In April 2010, in a similar coordinated operation, we took her to a neuro-ophthalmologist.  I was concerned about her eyes. (I still am.) My eldest son flew in from Baltimore and, along with a MN friend, we drove my daughter the 12 minutes to the doctor's office. My daughter lay in the back seat of a Chevy sedan. As I was helping my daughter out of the car she said that she felt “like she had been beat up”.  (I learned something there.) We rolled her into the office on a wheel chair. The office staff was compliant. They lowered the shades and turned off the lights. The neuro-ophthalmologist did the first half of an eye exam and found nothing remarkable.  When the doctor left the very small office for a few minutes, my daughter got out of the examination chair and lay on the floor on a mat that we had brought with us. This seemed to disarm the doctor. A few minutes later we were back in the car, heading home. Once back in her apartment, my daughter recovered slowly - taking nine weeks to reach baseline. Moving an ME/CFS patient is a precarious business.

While this trip was difficult, and costly in terms of recovery, my feeling was that at least we had gained one doctor in MN. This turned out to be a delusion - as this physician proved unwilling to deal with my daughter through an advocate.

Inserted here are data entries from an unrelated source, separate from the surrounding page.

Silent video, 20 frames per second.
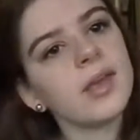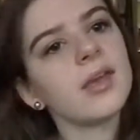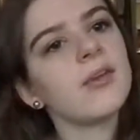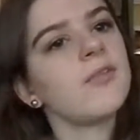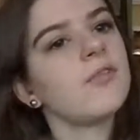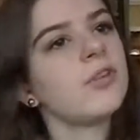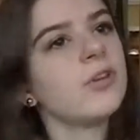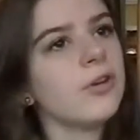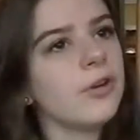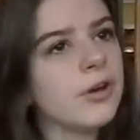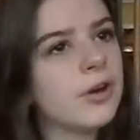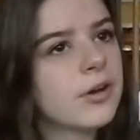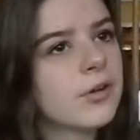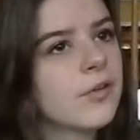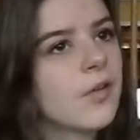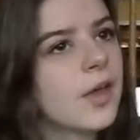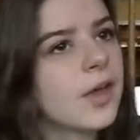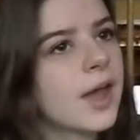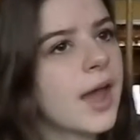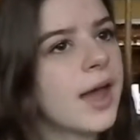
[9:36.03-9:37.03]
If you're
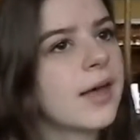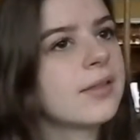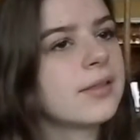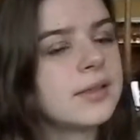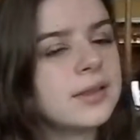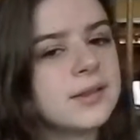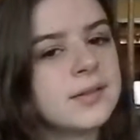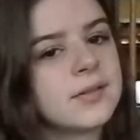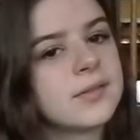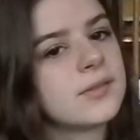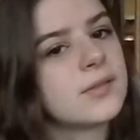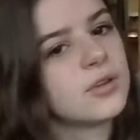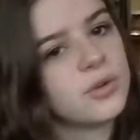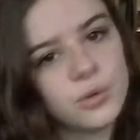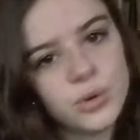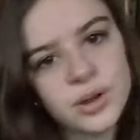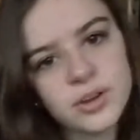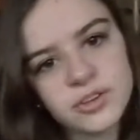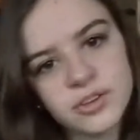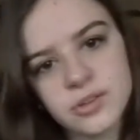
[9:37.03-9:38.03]
like at least
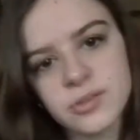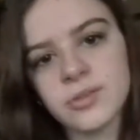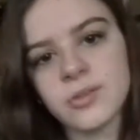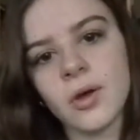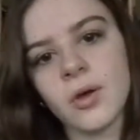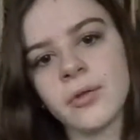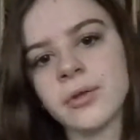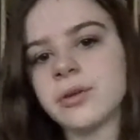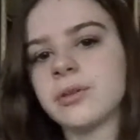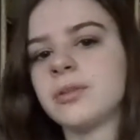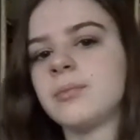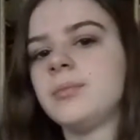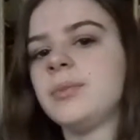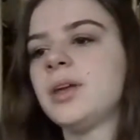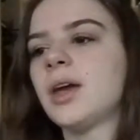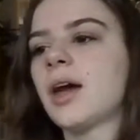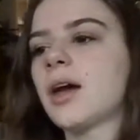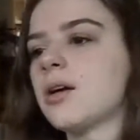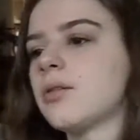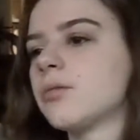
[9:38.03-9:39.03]
2 inches taller than
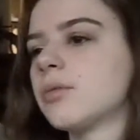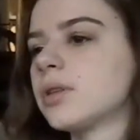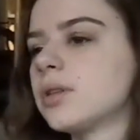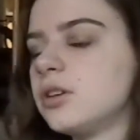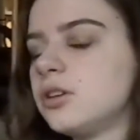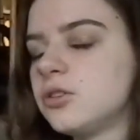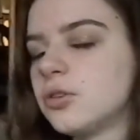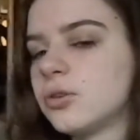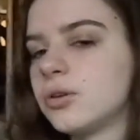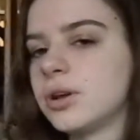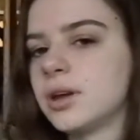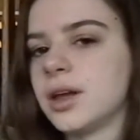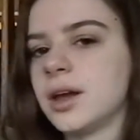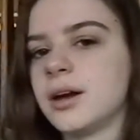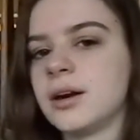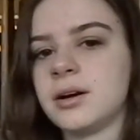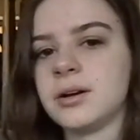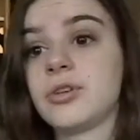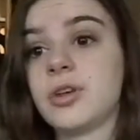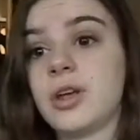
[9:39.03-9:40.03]
me, I really don't
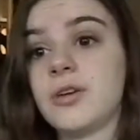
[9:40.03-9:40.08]
care.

Pleas to do so from another more compliant physician fell on deaf ears.

Recently I have learned from an ME/CFS friend a little more about moving severe ME patients. Here is my friend’s explanation:

“A car trip with CFIDS can be exhausting and unsafe, yet necessary to get to medical appointments. Lying across the back seat with no seat belts is highly uncomfortable and unsafe and the average backseat is rarely flat and small cars aren’t wide enough for a horizontal adult. Although a front passenger seat can be tilted back, it does not go completely horizontal and often is uncomfortable as well and the seatbelt can actually be dangerous to use with the passenger seat tilted down. 

After many months of research I decided to put an ambulance cot with seat belts in my van. I worked with an ambulance outfitter and we removed one of the back seats in my Honda Odyssey and then bolted the ambulance cot through the floor. This van-with-cot and harness seat-belt innovation has greatly improved my ability to get to medical appointments even if they are far away and even, though rarer, to occasionally make a nonmedical trip. It has made car travel possible in two very different, but equally critical ways:

1) It allows for long trips in both comfort and safety and one can also switch to the front passenger seat to be upright for a while. 

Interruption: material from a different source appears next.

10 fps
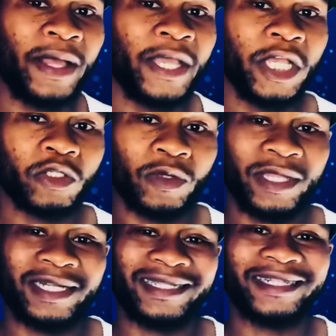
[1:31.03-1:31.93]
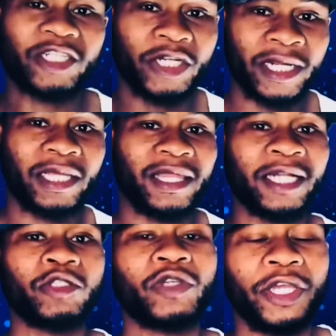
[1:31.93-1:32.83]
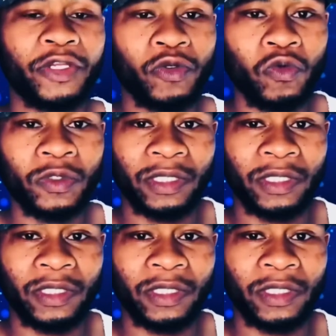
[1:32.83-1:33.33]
So there is a trick that you can use.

2) It also allows a CFS patient who can drive a few miles to have the ability to rest at any point during the trip as you can pull over and get in back and rest as long as needed before continuing the trip or errand. 
I was able to sell my old car for the same price I bought a 1996 second hand Honda Odyssey and I was lucky to get a free ambulance cot that had been removed in an upgrade. My only cost was the $200 installation. The cot is outfitted with pillows and a lightweight blanket and sleeping bag. A stick-on-protection film on the window reduces the sunlight. The original ambulance mattress was pretty hard so it's helpful to add a medium density latex 2” topper which can be cut to size.”




Circumstances now lead us to contemplate moving my daughter from Minnesota to Philadelphia. This is a much more complicated process and there is very little information to guide us, to help us to make decisions. One has to be extremely careful with a severely ill ME patient. Movement, sounds, smells, sights, vibration, touch can all be destructive for the patient – and not just in an incidental manner. I will write more about this later.